§ What the task requires
Reproduce each entry exactly as it reads. Leave the images out.

Collected data
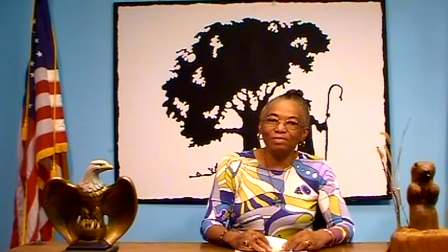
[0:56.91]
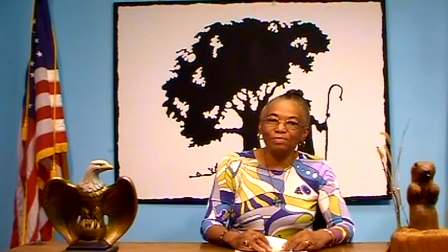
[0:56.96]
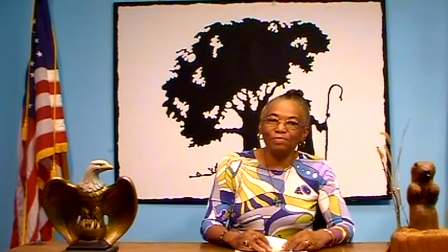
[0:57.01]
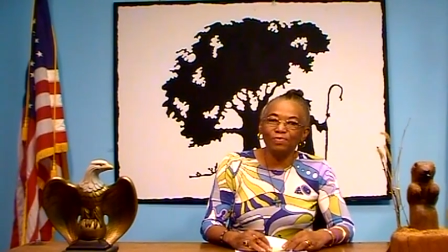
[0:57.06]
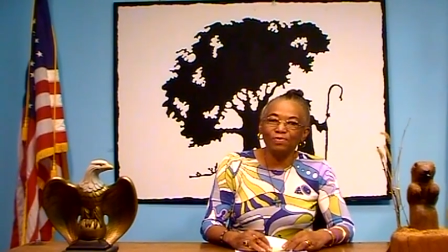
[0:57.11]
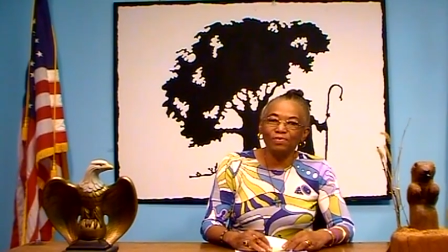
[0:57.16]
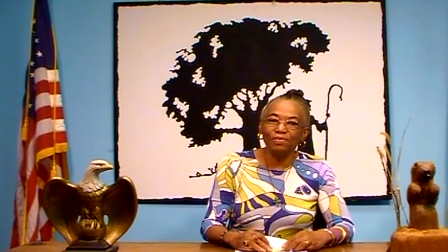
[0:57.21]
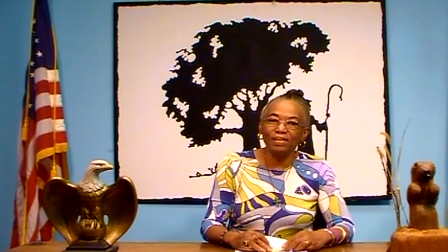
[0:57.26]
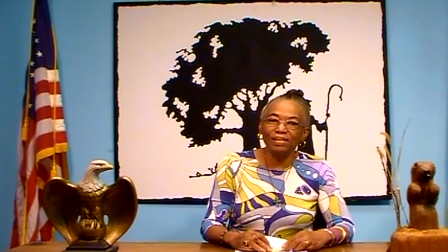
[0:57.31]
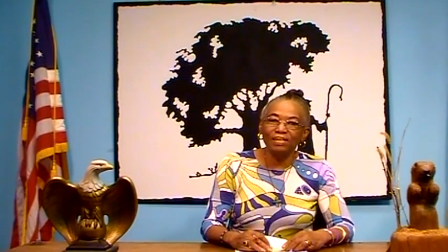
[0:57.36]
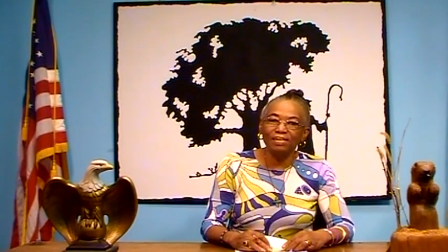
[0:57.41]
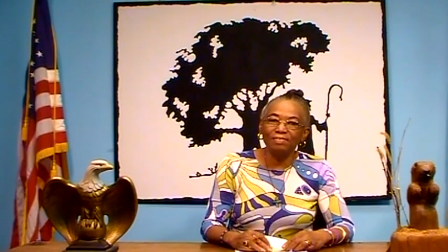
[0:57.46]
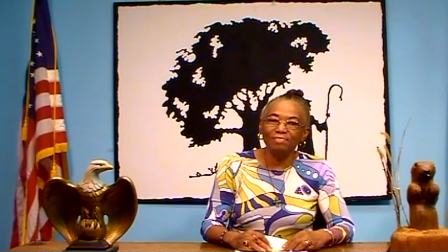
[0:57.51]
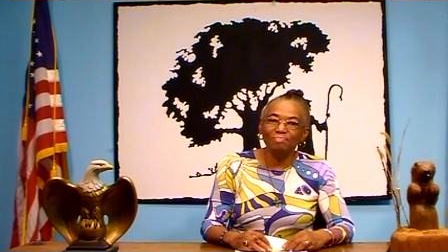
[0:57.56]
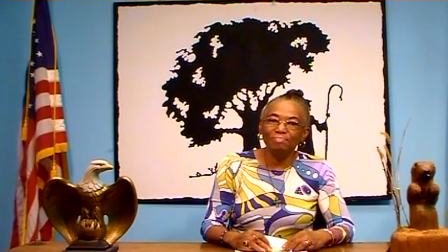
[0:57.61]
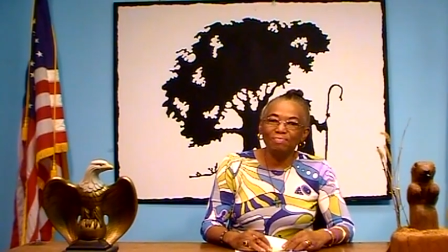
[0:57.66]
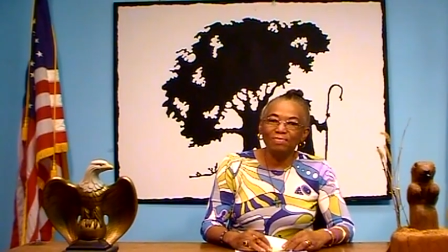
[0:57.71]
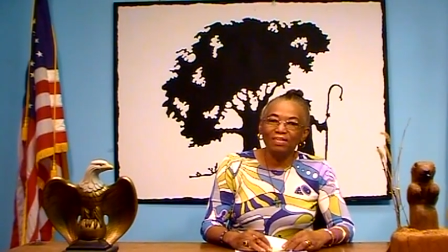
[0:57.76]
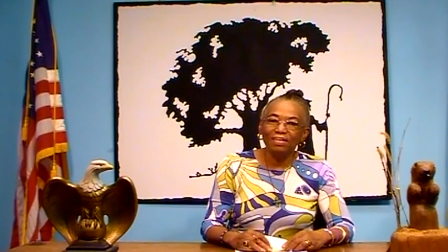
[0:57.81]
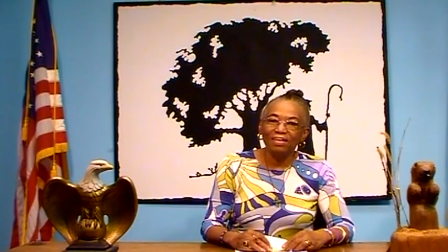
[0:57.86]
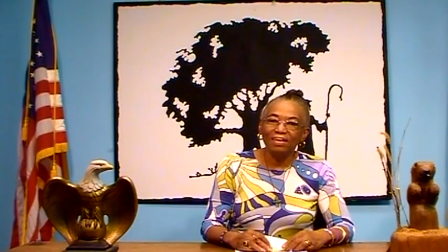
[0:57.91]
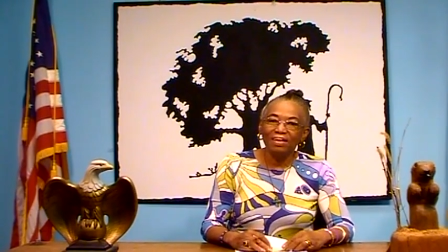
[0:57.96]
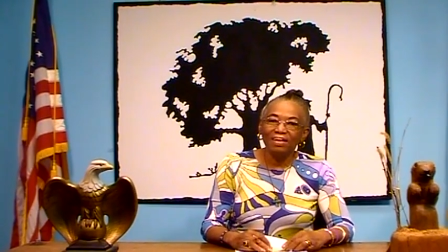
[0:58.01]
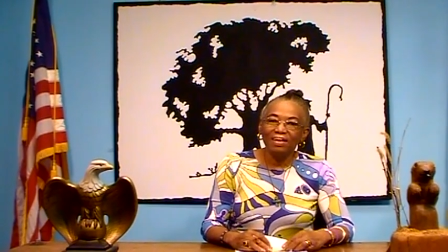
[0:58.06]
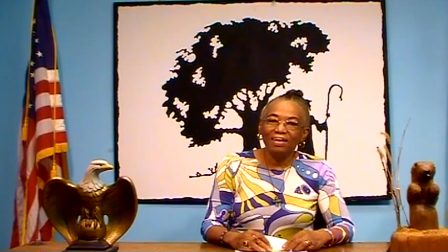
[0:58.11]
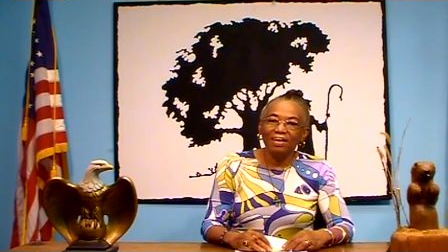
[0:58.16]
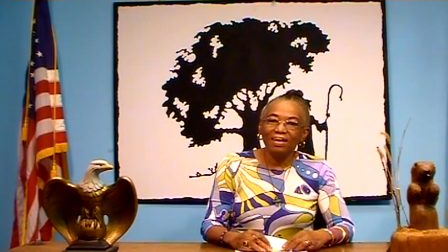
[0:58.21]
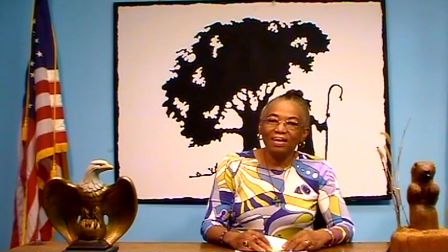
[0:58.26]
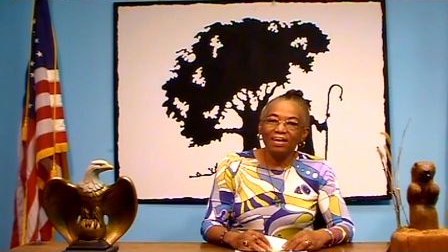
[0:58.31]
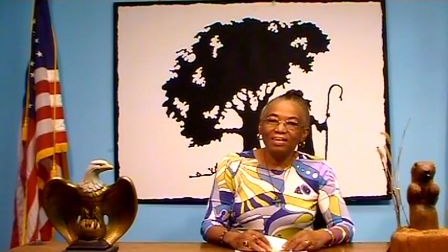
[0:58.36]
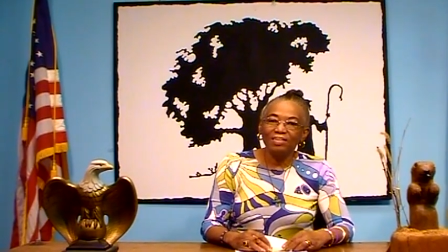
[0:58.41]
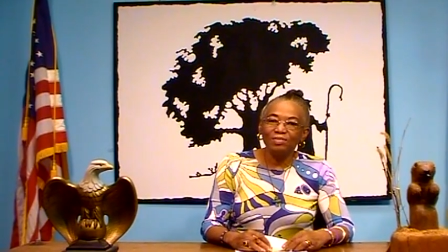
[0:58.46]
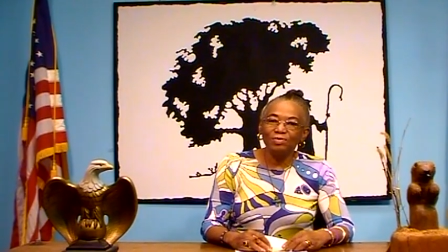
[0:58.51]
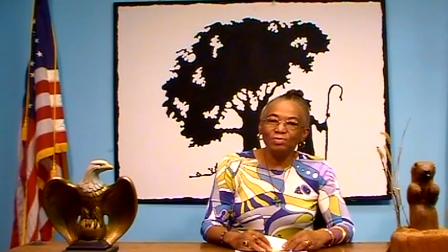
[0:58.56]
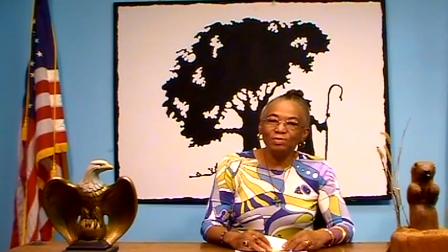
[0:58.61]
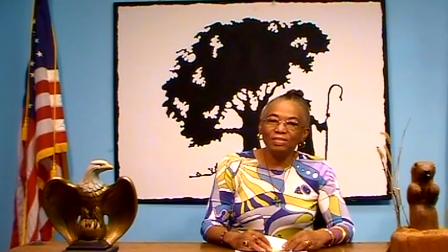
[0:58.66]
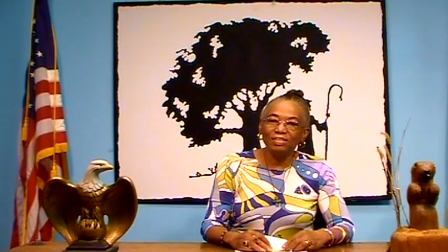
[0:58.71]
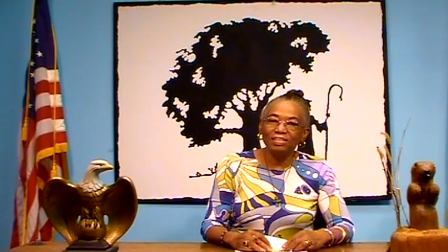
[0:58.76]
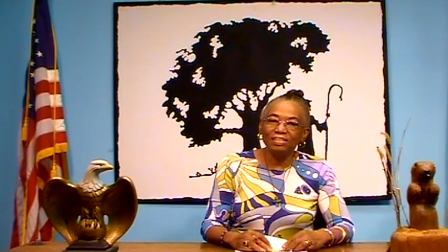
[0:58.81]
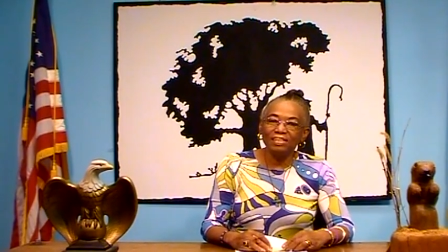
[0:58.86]
3. And you
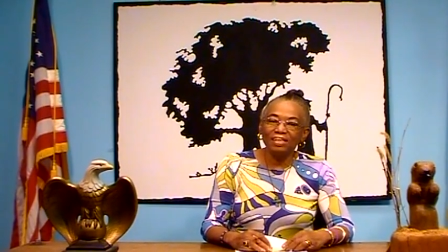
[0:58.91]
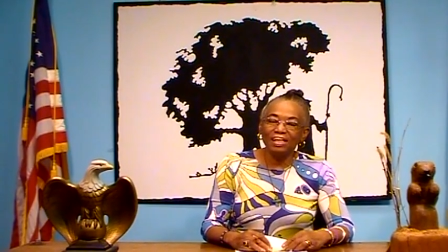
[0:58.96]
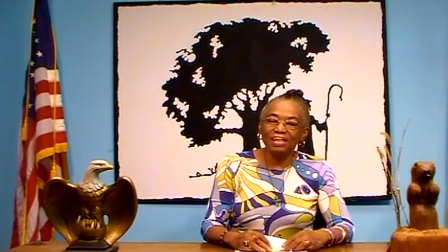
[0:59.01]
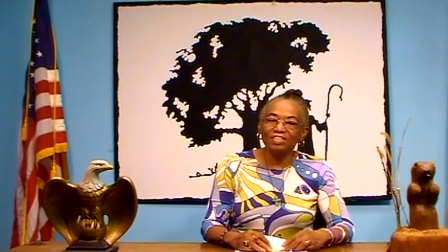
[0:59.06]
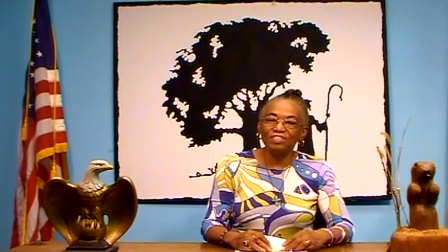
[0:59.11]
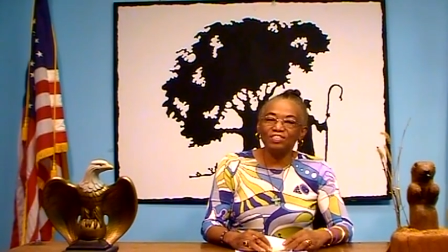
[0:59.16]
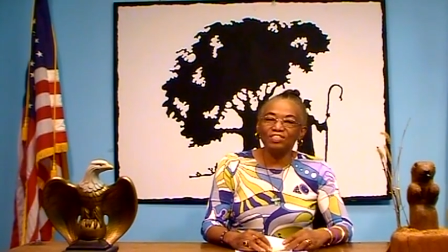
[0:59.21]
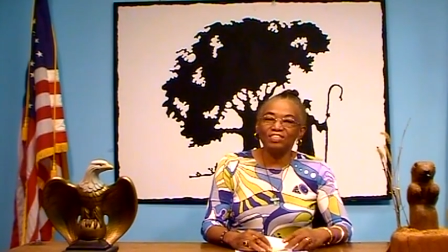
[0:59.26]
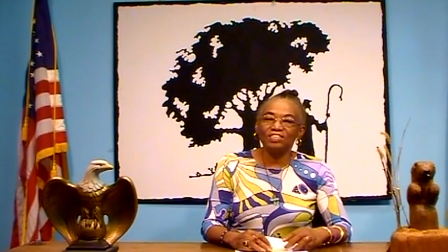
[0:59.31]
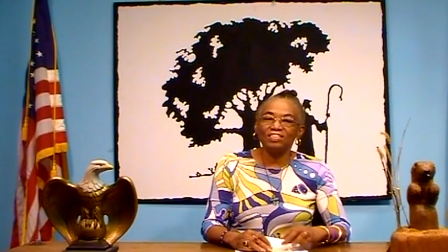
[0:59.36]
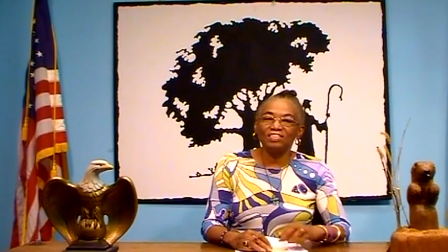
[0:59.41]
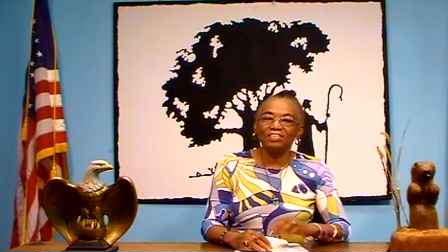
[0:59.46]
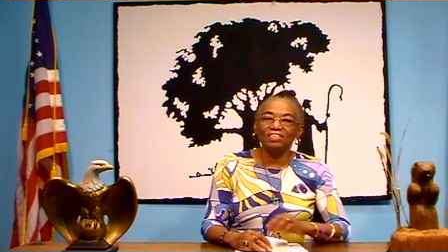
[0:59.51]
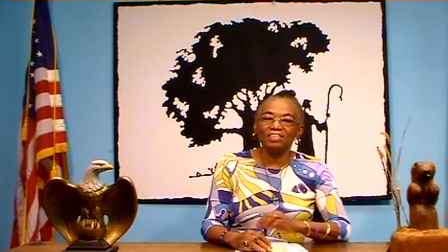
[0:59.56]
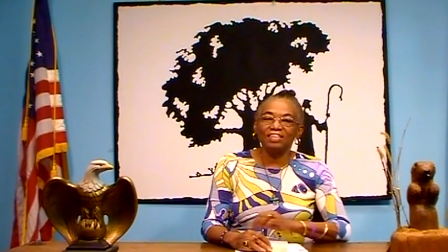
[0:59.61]
can catch us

§ Written response
[0:56.91]
[0:56.96]
[0:57.01]
[0:57.06]
[0:57.11]
[0:57.16]
[0:57.21]
[0:57.26]
[0:57.31]
[0:57.36]
[0:57.41]
[0:57.46]
[0:57.51]
[0:57.56]
[0:57.61]
[0:57.66]
[0:57.71]
[0:57.76]
[0:57.81]
[0:57.86]
[0:57.91]
[0:57.96]
[0:58.01]
[0:58.06]
[0:58.11]
[0:58.16]
[0:58.21]
[0:58.26]
[0:58.31]
[0:58.36]
[0:58.41]
[0:58.46]
[0:58.51]
[0:58.56]
[0:58.61]
[0:58.66]
[0:58.71]
[0:58.76]
[0:58.81]
[0:58.86]
3. And you
[0:58.91]
[0:58.96]
[0:59.01]
[0:59.06]
[0:59.11]
[0:59.16]
[0:59.21]
[0:59.26]
[0:59.31]
[0:59.36]
[0:59.41]
[0:59.46]
[0:59.51]
[0:59.56]
[0:59.61]
can catch us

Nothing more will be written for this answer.